AG. Notre part de marché en pneus hiver est encore plus forte qu’en pneus été. Justement parce que travailler ce marché demande de l’expertise. Chaque année, notre équipe de commerciaux rencontre les responsables des flottes VL et les gestionnaires de parc dès le mois de juillet, et ils évaluent les besoins en pneus hiver. En septembre, nous disposons alors de près de 400 000 pneus en stock sur notre nouvelle plateforme spécialement dédiée à ce marché. Les enveloppes sont alors envoyées dans nos centres selon un assortiment de base en début de saison, puis progressivement selon les demandes. Ce qui est difficile à gérer, c’est l’arrivée de la neige, quand le particulier entre dans la boucle et que la demande explose en quelques jours ! Mais nous sommes parvenus à trouver la flexibilité qui nous permet de gérer ces pics d’activité, et nous pouvons aller jusqu’à plus de 100 pneus montés par jour dans certains centres !

JA. Quel est votre sentiment face aux plateformes B-to-B sur Internet, qui rencontrent un beau succès chez les professionnels ?

AG. Les plateformes Internet B-to-B se sont beaucoup développées auprès des professionnels en raison de la complexification dimensionnelle d’une part, mais également à cause des manufacturiers qui demandent de plus en plus d’anticiper les achats hiver. Aujourd’hui, on commande les enveloppes hiver en avril et on stocke en juillet ! C’est donc bien plus facile de faire appel à une multitude d’acteurs, via une place de marché sur la toile en un clic. Mais notre réseau n’a pas besoin d’y recourir, car nous avons mis en place avec nos fournisseurs une organisation très en amont des problèmes potentiels d’approvisionnement. Nos équipes internes anticipent particulièrement bien les besoins, ce qui nous a permis d’augmenter considérablement notre disponibilité. A ce jour, nous nous approvisionnons à 90 % chez les manufacturiers et nous n’avons pas besoin de faire appel à un intermédiaire ou à des grossistes étrangers.

JA. Et plus globalement, comment voyez-vous la progression des ventes de pneumatiques sur Internet ?

AG. Il est clair que 80 % des acheteurs se renseignent sur Internet pour leurs pneus. Mais seuls 10 % achètent directement sur la toile. Certes, cela fait de beaux volumes, mais il n’y a pas que des pure players sur la toile. Nous avons aussi notre rôle à jouer. C’est une chance pour nous, car notre position fait que nous maîtrisons l’ensemble de la chaîne. Sur notre site, il y a des infos, on peut prendre RDV, acheter des pneus, d’autres éléments, et même faire des devis depuis juin dernier… Et, en même temps, l’automobiliste est certain du professionnalisme et de l’expertise de l’atelier qui va lui réaliser la prestation de montage. Nous avons intégré Internet comme un élément incontournable, et surtout constitutif de notre parcours clients.

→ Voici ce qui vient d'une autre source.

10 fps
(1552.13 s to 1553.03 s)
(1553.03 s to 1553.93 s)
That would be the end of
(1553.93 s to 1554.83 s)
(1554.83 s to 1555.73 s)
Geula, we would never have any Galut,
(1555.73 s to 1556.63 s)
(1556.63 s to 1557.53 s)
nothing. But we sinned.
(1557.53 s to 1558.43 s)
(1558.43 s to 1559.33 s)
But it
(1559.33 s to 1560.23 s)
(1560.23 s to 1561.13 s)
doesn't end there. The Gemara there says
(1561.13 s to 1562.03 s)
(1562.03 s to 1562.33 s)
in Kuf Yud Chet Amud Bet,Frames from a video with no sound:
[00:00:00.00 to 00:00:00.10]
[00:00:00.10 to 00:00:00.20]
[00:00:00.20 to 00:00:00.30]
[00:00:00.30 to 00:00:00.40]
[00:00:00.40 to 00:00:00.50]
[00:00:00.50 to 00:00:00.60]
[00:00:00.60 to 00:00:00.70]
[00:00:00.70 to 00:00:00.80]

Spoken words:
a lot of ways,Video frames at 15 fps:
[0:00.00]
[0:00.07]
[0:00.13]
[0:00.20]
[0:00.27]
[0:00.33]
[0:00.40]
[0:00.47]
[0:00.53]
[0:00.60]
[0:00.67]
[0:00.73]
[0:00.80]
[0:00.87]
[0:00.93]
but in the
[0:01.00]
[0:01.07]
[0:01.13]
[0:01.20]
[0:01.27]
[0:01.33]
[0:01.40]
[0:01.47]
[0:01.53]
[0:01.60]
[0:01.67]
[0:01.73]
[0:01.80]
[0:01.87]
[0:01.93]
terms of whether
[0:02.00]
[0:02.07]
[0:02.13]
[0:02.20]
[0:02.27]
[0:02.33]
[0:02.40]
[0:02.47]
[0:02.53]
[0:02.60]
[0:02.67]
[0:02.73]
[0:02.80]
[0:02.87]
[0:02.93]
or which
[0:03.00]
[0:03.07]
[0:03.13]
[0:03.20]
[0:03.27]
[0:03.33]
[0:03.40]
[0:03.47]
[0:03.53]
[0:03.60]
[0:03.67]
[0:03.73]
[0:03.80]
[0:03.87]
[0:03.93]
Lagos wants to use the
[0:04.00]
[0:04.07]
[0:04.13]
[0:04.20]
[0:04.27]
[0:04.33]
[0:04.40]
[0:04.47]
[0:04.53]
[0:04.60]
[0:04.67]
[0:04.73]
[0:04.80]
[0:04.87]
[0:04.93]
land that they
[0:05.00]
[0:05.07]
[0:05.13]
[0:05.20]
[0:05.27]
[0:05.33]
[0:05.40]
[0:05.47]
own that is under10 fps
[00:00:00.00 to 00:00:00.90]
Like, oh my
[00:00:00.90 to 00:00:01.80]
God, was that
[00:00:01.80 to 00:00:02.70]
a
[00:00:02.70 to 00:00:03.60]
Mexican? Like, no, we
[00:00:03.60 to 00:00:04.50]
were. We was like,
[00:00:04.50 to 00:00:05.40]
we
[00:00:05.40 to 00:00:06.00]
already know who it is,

JA. Quel sentiment portez-vous sur les MDD, plébiscitées par certains de vos concurrents ?

AG. Quand on cherche à répondre aux besoins de l’ensemble d’une clientèle, le sujet doit être abordé… Aujourd’hui, la segmentation de notre offre nous paraît suffisante. Ce n’est donc pas à l’ordre du jour chez Euromaster pour les pneumatiques, mais à la vitesse où vont les choses, il faut savoir se remettre en cause en permanence, et je n’exclus rien. Quant aux pièces détachées, nous avons des partenariats importants avec des entreprises reconnues comme Shell, Bosch ou ZF. Mais quand notre programme de révision sera bien installé, à quatre ou cinq ans, il est possible que nous nous posions la question d’une gamme alternative, pourquoi pas avec eux, puisqu’ils disposent de plusieurs gammes dans leurs portefeuilles.